本木にまさる末木なし4 The original stands above all.
「あ、ありがとうございます。無事、23歳になりました!」
オレも立ち上がり、グラスを掲げお礼を返した。
軽い歓声と拍手が上がる。
勢いでグラスも飲み干した。
「俺、早生まれだからな、まだまだ先だワ」
そう言って田中がオレの空のグラスに乾杯する。
「歌、めっちゃ上手いな。驚いたよ。
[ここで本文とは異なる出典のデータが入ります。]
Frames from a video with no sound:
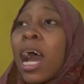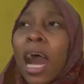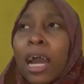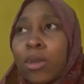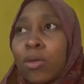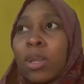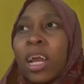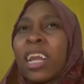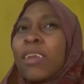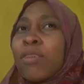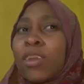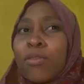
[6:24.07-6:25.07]
And
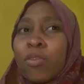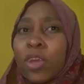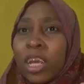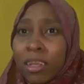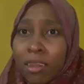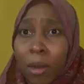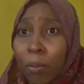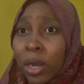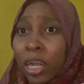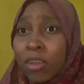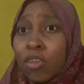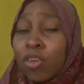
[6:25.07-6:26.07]
even if you hear someone
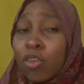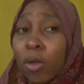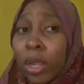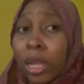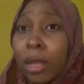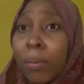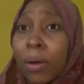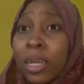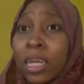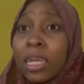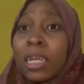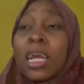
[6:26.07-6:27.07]
else talking about
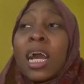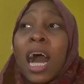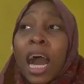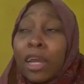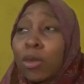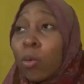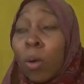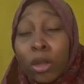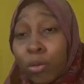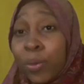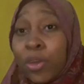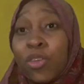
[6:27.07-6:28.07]
it and you want
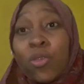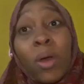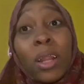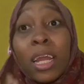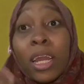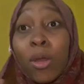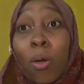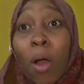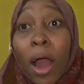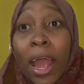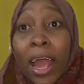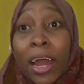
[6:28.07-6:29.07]
to be sure, then go
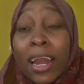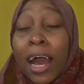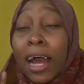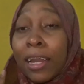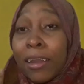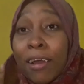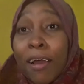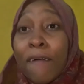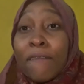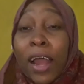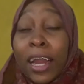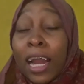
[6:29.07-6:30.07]
ahead and
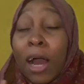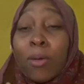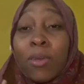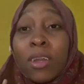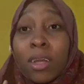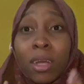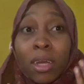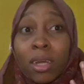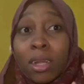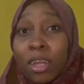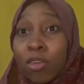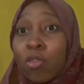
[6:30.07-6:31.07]
find out
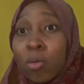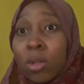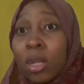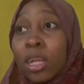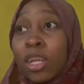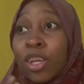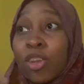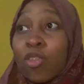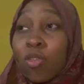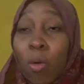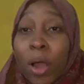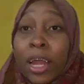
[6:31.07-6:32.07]
the truth.
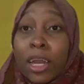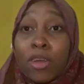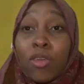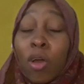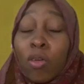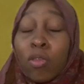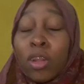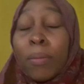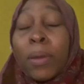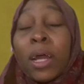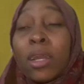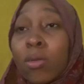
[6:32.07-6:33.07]
Just go ahead and talk to them,
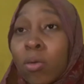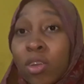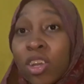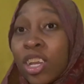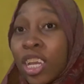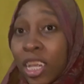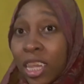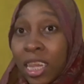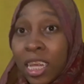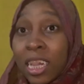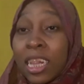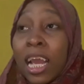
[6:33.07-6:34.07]
and don't just
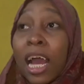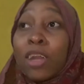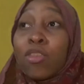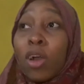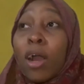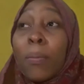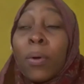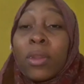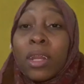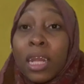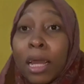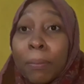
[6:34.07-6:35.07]
sit there and talk
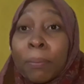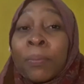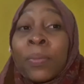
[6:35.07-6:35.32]
about them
ちょっとやり過ぎだが」
「あ? あぁ」
照れたのか、頭を掻いてる。
「マジ驚いた。田中の声、伸びがあって綺麗でさ。シェフのテノールにも驚かされたけど。コーラスは半端ないよ。特にバス担当の彼、リズム感スゲーな」
亘も便乗して乾杯に参加し、バス担当のギャルソンを目で追う。
どうも、とその彼がウインクを返す。
すかさず親指を立てるのが、この帰国子女め。
「さあ、タルト・オ・フリュイを切り分けますよ」
とシェフがナイフを持ってやってきた。
サクサクっとタルトを切り分け、用意してあったお土産用の化粧箱へ残りを移す。
あー、陰膳も詰めてくれたんだ。
「こちらは、お土産にどうぞ」
「ありがとうございます」
フルーツタルトは、ケーキというよりフルーツの盛り合わせを食べてる感じだ。
かなり贅沢なタルトじゃないか。
一体予算は幾らなんだよ、と紅緒を見る。
「フルーツ食べてるみたいだね。これは、ケーキじゃないよ」
と大きめにカットされたオレンジ色の果肉をフォークに刺した。
「これなんて初めて見るし、なんていうフルーツなんだろう」
ああ、確かに。
ねっとりしたオレンジ色の果肉。
甘くてちょっと酸味もある熱帯フルーツって味だ。
「たぶん、アップルマンゴーだと思う」
さすが亘くん。抜け目ないねぇ。
「ええ、愛文マンゴーです。台湾産が手に入ったので。いかがですか」
ええっ? いつの間にかオレの背後に居たシェフの声。
「「すっごくおいしいです」」
びっくりして振り返ったら、上からニッコリ笑顔を向けられる。
わぁ、この人、鼻の形がきれいだ。
あごのラインもシャープで下から見たらよく分かるな、年いくつだろう。
「お口に合って良かった。パイナップルも台湾産です。そのキーウイは……」
即答で答えた二人の間に立ち、シェフがフルーツの説明をしてくれている。
「川崎さん、パティシエの修行もしてたんだって。ここのケーキも焼いてるからね」
上体をこっちに屈め、田中が教えてくれた。
「へぇ~。オールラウンダーだな」
「そうそう」
デザートのケーキというかフルーツと甘酸っぱいワイン。
絶妙な組み合わせで、気がついたらワインは二本目を空けていた。
といっても、紅緒に言わせたら一人3杯の量だとか。
なるほど、そりゃ酔うわ。
「ありがとうございました」
ほくほく顔で紅緒がお土産の包みを受け取って、お店を後にした。
「それ、持とうか」
亘が手を出すが、紅緒は抱えた包みごとでいやいやと体をゆすり、拒否をした。
途端、酔って赤くなっていた亘の顔から血の気が引く。
「あ、ごめん。そうだよね」
差し出した手を握り締め、脇へ下した。
ったく、おまえは空気読めよ今日くらいは。
「行こうか、紅緒」
肩に手をまわし、そのまま腰に手を添えて歩き出す。
紅緒の頭越しに見たら、田中が亘に話しかけていた。